───── Dataset content ─────
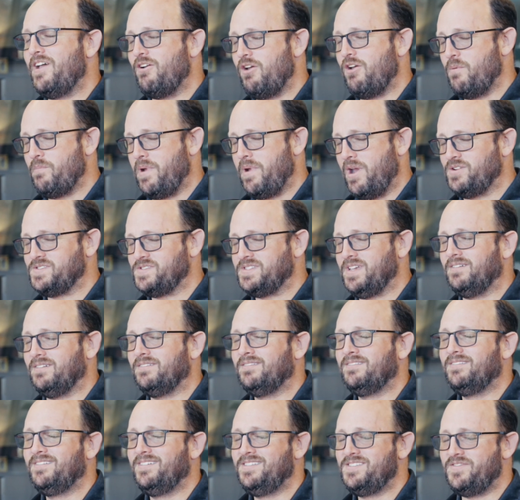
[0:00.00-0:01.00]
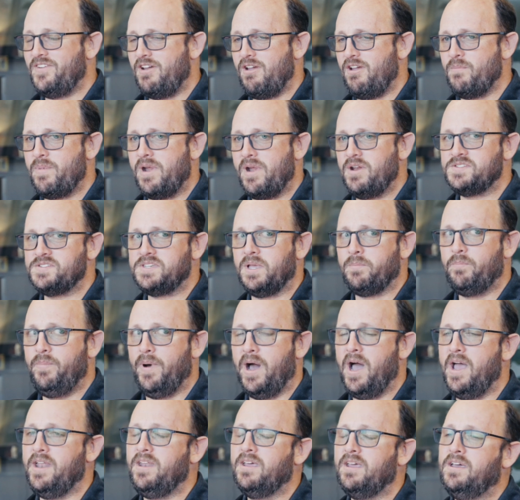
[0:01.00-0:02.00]
Very embarrassing. It's very embarrassing.
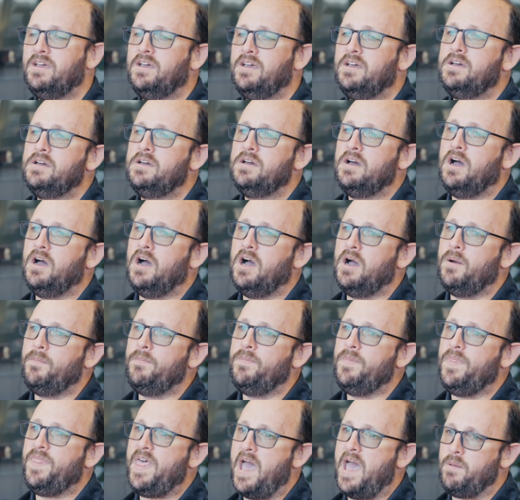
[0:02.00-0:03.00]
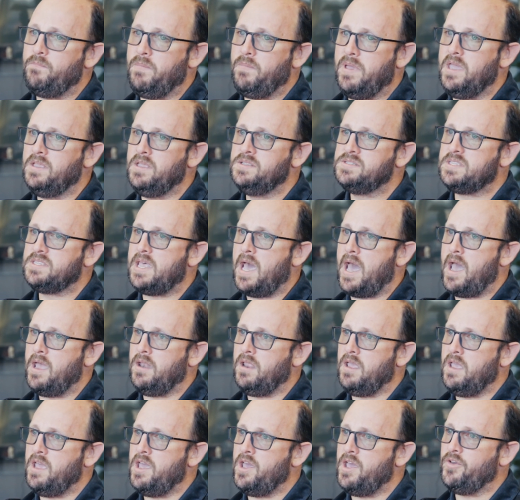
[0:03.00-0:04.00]
But that means
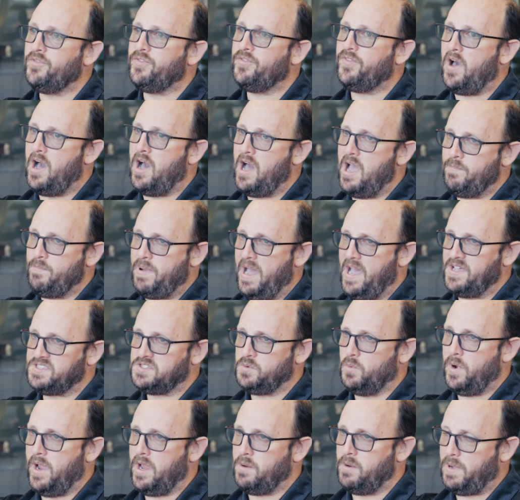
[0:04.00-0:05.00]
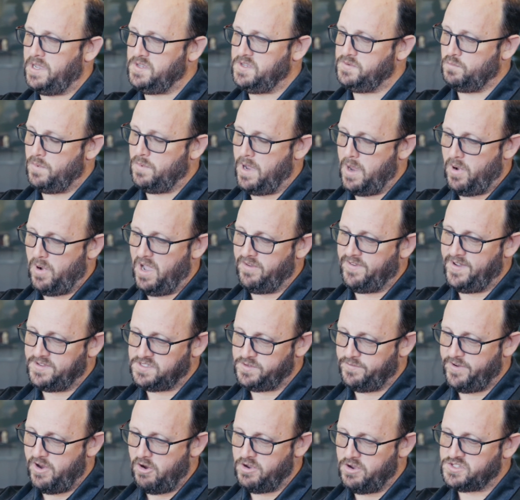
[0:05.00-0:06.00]
that if I pass away, and my wife
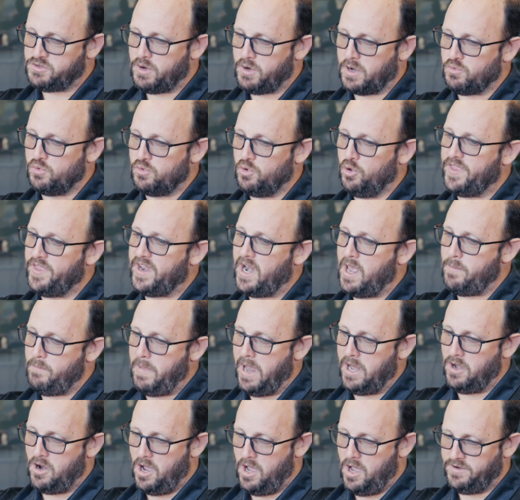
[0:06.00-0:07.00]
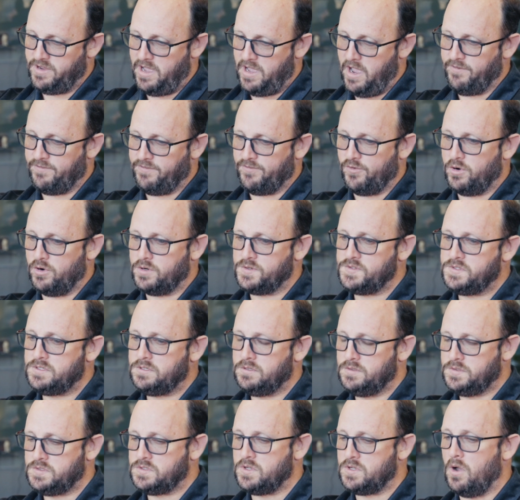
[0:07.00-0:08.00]
has a very strict rule that I may not die
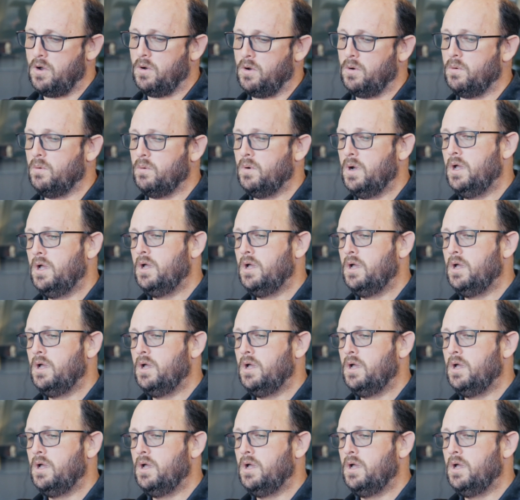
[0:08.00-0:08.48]
first. So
─────
▶ _What you should do_: Every line from the one containing "[0:01.00-0:02.00]" through the last line of the data is to be retyped exactly, with nothing added and no pictures included.

▶ _Finished task_:
[0:01.00-0:02.00]
Very embarrassing. It's very embarrassing.
[0:02.00-0:03.00]
[0:03.00-0:04.00]
But that means
[0:04.00-0:05.00]
[0:05.00-0:06.00]
that if I pass away, and my wife
[0:06.00-0:07.00]
[0:07.00-0:08.00]
has a very strict rule that I may not die
[0:08.00-0:08.48]
first. So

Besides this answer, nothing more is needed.